Collected data entries
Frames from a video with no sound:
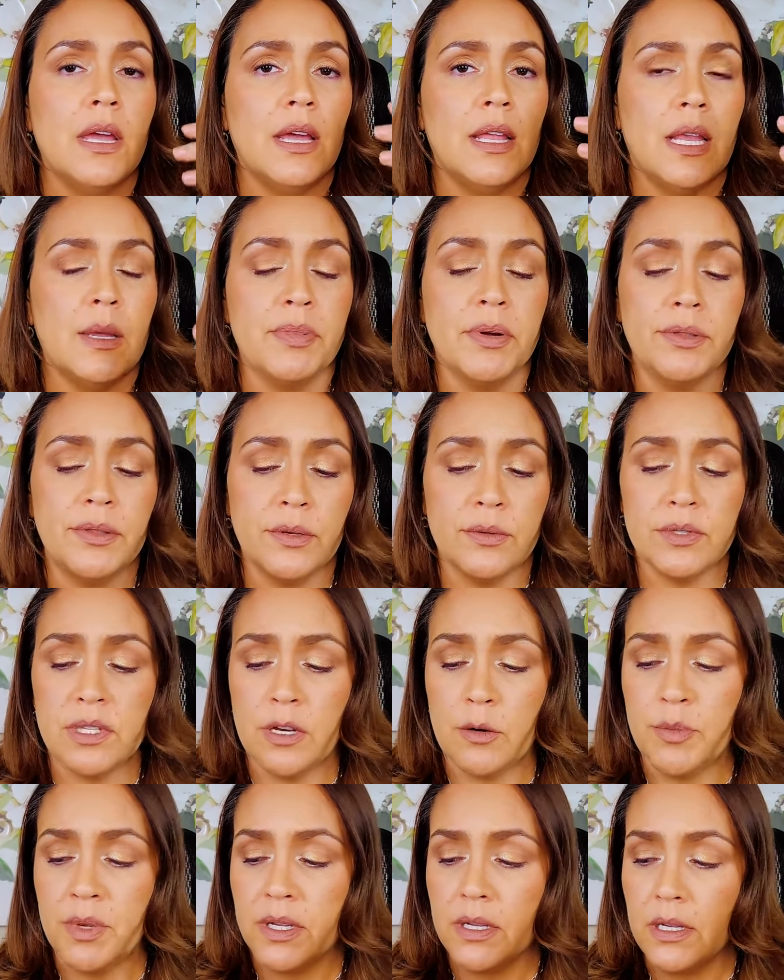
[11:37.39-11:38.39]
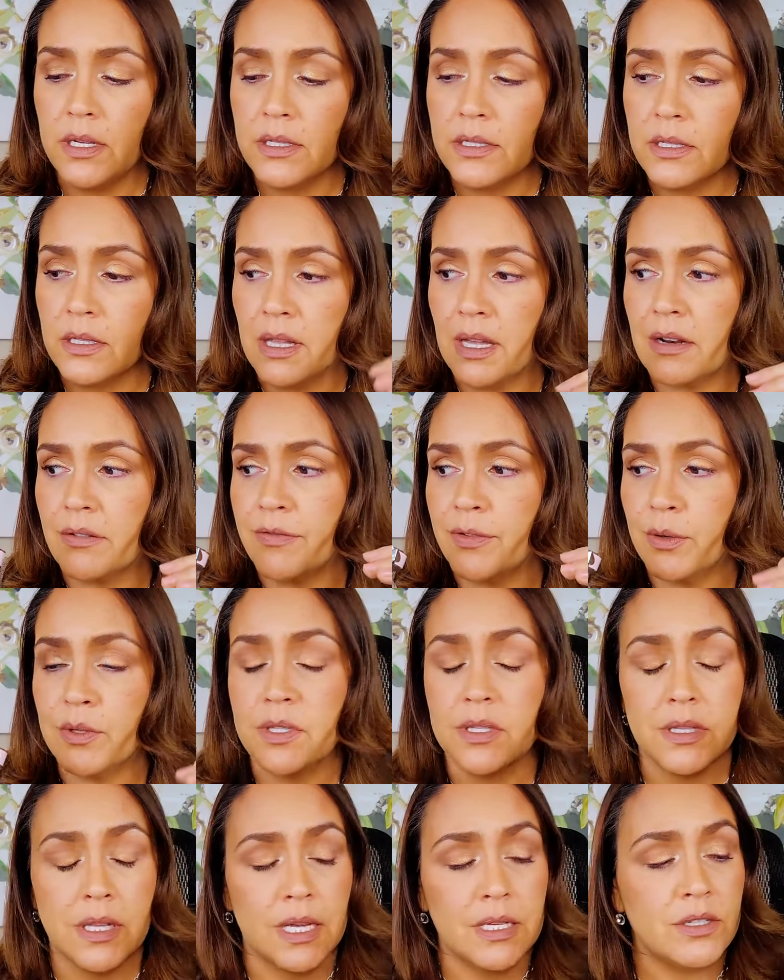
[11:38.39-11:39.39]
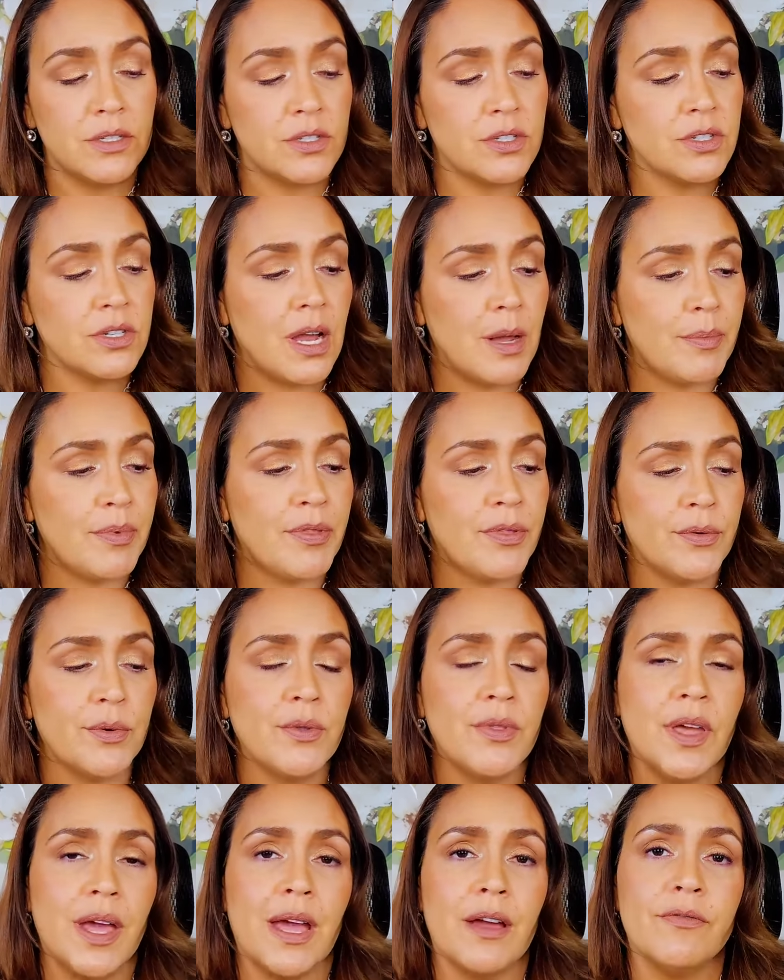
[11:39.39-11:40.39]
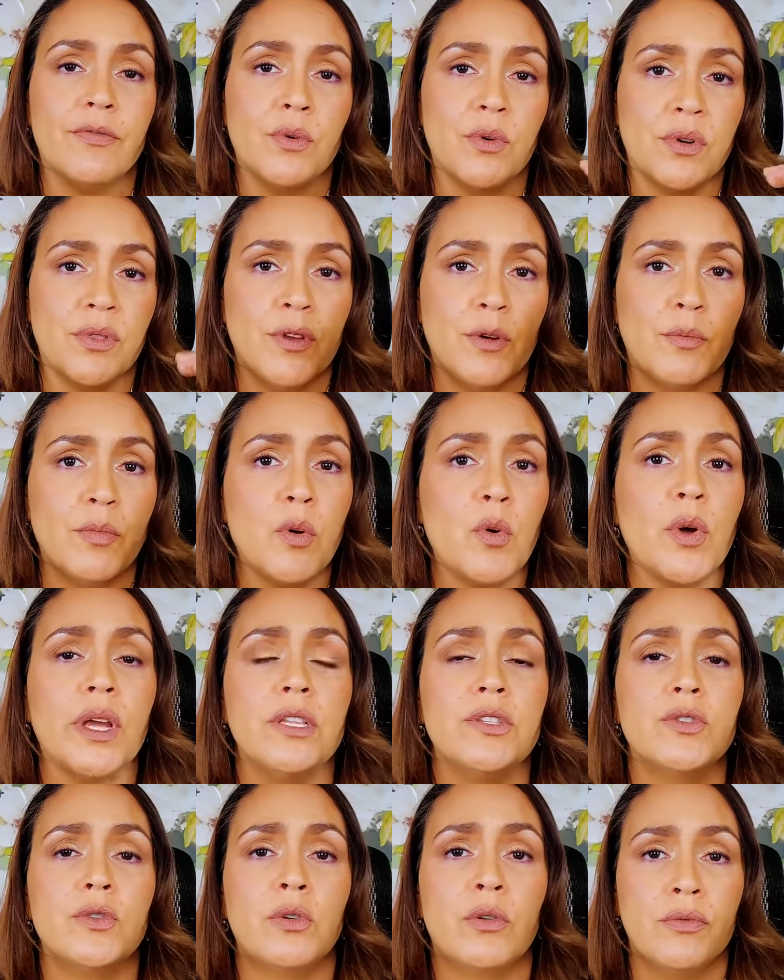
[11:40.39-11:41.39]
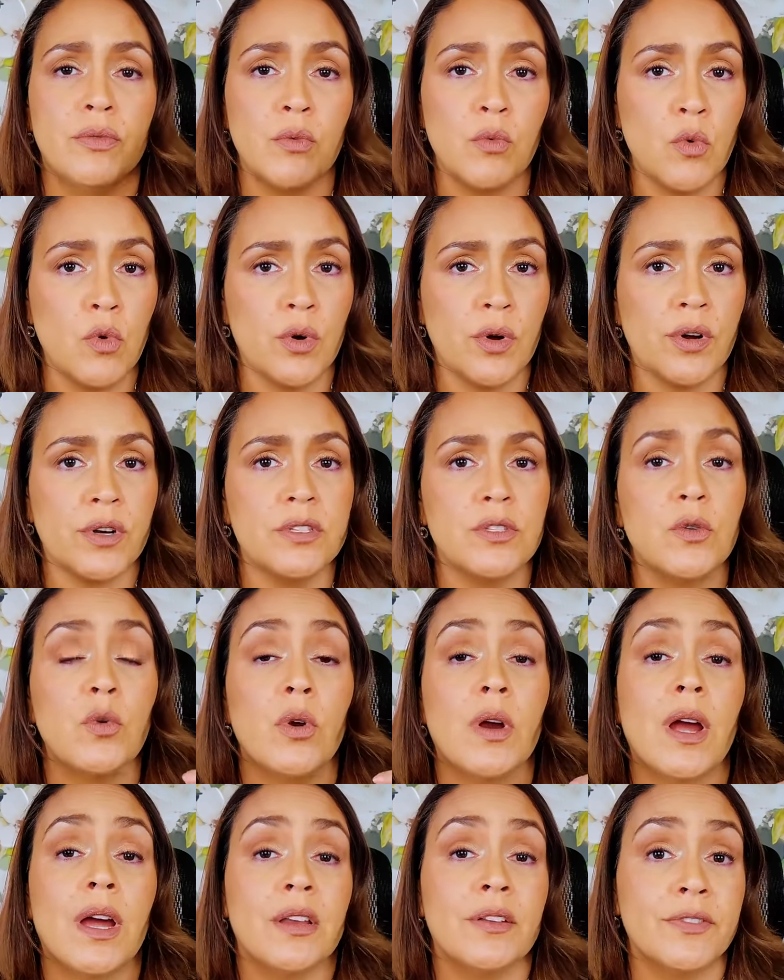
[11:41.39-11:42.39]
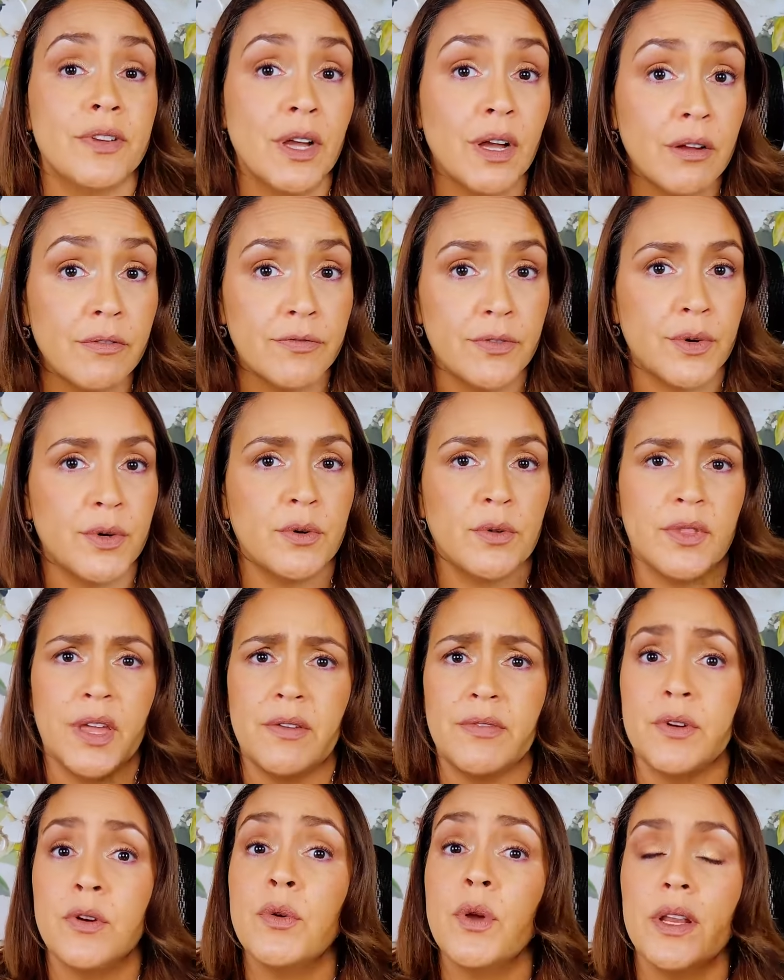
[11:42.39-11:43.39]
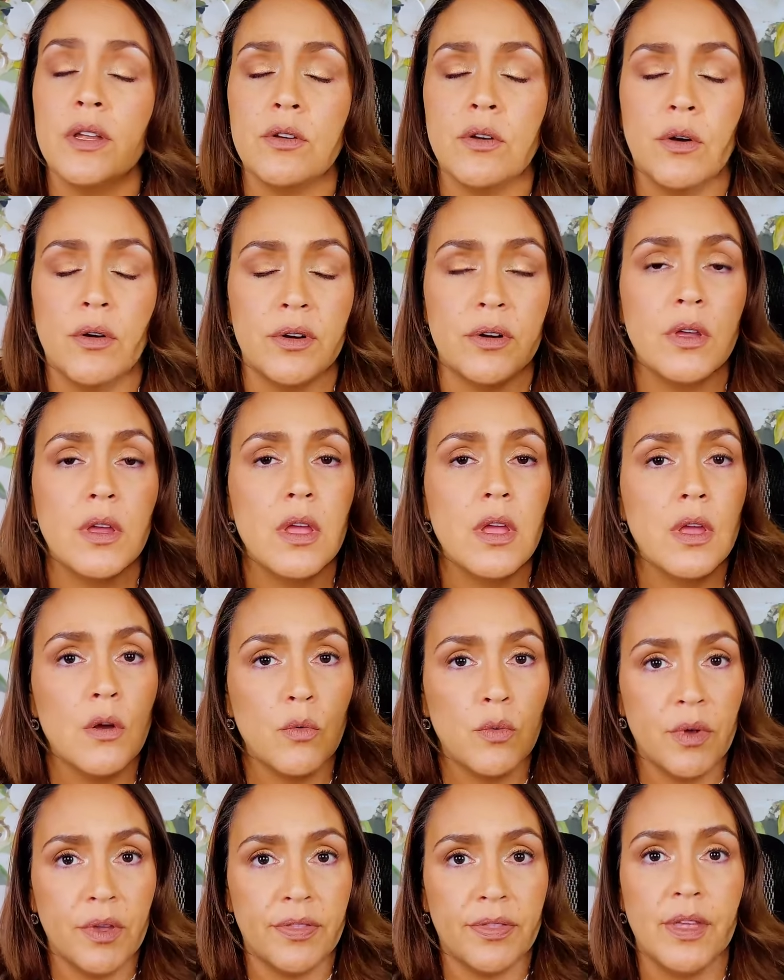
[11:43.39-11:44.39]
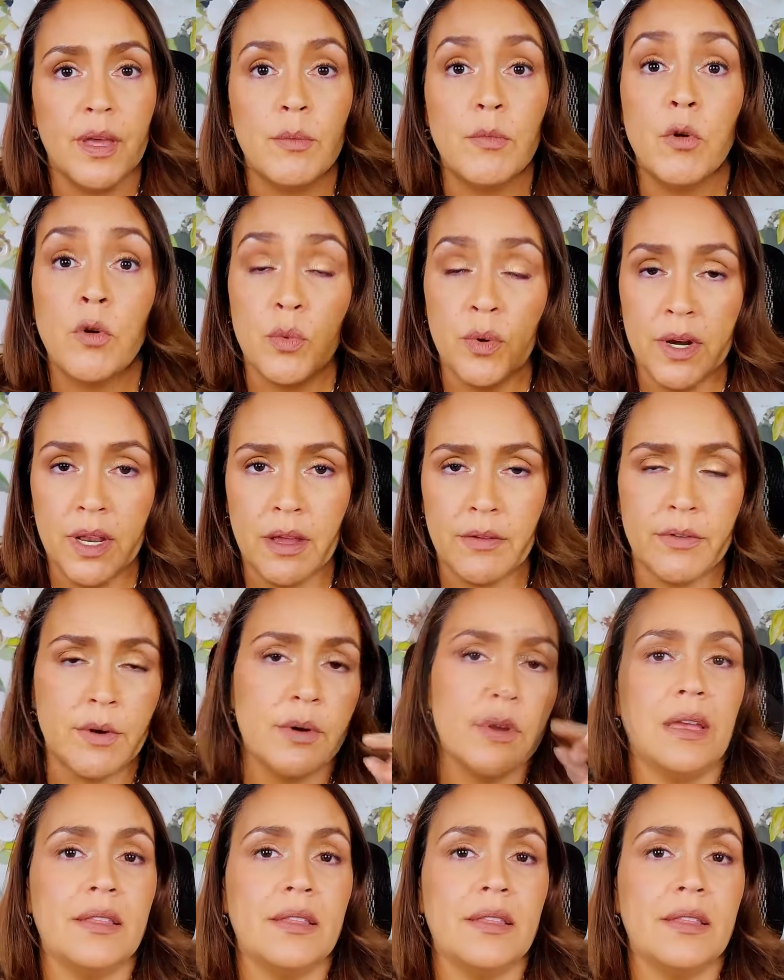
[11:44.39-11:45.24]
And I put those there because a lot of folks like to shop through that for their points or rewards or out of comfort or they have a credit card with them or whatever.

[Exercise directions]
In case the records contain pictures, keep those out and repeat the rest exactly.

[Reply]
Frames from a video with no sound:
[11:37.39-11:38.39]
[11:38.39-11:39.39]
[11:39.39-11:40.39]
[11:40.39-11:41.39]
[11:41.39-11:42.39]
[11:42.39-11:43.39]
[11:43.39-11:44.39]
[11:44.39-11:45.24]
And I put those there because a lot of folks like to shop through that for their points or rewards or out of comfort or they have a credit card with them or whatever.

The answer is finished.